REQUIRED ACTION :: For each line below that includes the string "video", show the whole line.

(Stored items)
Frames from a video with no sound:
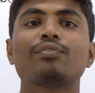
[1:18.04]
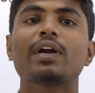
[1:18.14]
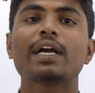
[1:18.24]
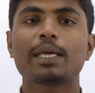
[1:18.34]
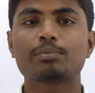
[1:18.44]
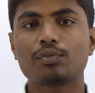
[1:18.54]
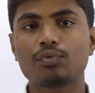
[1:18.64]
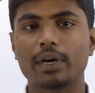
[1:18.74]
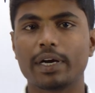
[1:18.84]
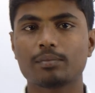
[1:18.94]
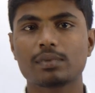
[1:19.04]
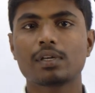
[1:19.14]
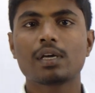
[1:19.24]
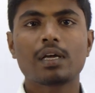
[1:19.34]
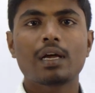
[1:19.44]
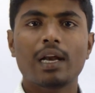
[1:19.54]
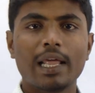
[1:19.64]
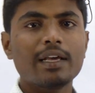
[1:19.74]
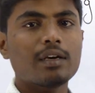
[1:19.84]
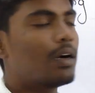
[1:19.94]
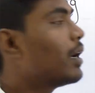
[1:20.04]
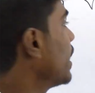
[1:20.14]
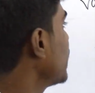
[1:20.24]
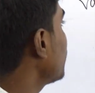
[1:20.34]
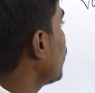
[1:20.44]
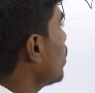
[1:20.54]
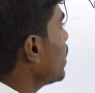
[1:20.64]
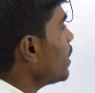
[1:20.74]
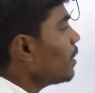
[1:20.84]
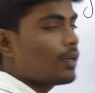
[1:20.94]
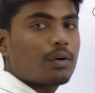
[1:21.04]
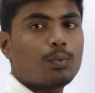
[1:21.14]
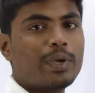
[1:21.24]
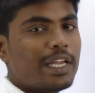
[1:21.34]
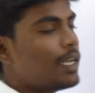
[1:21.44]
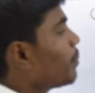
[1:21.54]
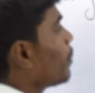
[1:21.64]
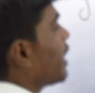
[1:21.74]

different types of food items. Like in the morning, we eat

---

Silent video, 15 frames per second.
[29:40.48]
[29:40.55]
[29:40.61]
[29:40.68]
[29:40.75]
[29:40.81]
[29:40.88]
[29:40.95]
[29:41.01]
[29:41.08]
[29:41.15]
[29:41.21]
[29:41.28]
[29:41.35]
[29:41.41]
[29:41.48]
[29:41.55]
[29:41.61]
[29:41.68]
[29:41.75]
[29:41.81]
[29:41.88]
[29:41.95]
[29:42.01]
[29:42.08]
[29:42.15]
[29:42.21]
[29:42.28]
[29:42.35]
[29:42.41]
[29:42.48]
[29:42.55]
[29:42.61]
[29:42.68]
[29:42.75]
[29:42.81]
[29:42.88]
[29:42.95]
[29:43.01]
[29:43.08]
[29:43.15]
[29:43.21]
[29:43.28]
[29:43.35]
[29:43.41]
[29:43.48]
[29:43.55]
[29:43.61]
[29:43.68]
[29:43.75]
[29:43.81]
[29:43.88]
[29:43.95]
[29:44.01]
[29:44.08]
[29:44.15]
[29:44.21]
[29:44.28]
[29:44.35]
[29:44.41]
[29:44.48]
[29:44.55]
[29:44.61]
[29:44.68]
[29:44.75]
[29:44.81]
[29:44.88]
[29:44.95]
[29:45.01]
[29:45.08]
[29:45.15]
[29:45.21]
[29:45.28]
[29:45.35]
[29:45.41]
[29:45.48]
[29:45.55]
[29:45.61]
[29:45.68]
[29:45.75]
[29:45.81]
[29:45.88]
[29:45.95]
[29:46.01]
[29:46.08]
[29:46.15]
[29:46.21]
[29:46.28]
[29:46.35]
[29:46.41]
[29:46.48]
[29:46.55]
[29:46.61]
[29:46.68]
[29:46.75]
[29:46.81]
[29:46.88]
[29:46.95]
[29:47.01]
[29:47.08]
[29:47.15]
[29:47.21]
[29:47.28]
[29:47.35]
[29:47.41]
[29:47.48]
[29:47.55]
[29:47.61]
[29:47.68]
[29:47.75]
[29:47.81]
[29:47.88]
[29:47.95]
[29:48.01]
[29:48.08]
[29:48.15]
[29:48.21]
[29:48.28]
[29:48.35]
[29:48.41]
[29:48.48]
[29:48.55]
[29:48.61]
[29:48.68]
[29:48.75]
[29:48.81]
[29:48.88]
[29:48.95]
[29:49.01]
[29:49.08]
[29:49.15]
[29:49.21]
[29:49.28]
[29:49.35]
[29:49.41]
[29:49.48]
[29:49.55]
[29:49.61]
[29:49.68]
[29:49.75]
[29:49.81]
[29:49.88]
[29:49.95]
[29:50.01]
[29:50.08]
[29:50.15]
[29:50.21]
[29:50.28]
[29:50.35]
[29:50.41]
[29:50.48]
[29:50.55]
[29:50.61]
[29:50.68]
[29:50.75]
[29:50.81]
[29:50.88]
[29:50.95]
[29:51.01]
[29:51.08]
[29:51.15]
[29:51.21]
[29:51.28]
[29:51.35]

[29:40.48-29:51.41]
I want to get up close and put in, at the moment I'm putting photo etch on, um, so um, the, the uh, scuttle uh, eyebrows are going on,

ANSWER SPACE ::
Frames from a video with no sound:
Silent video, 15 frames per second.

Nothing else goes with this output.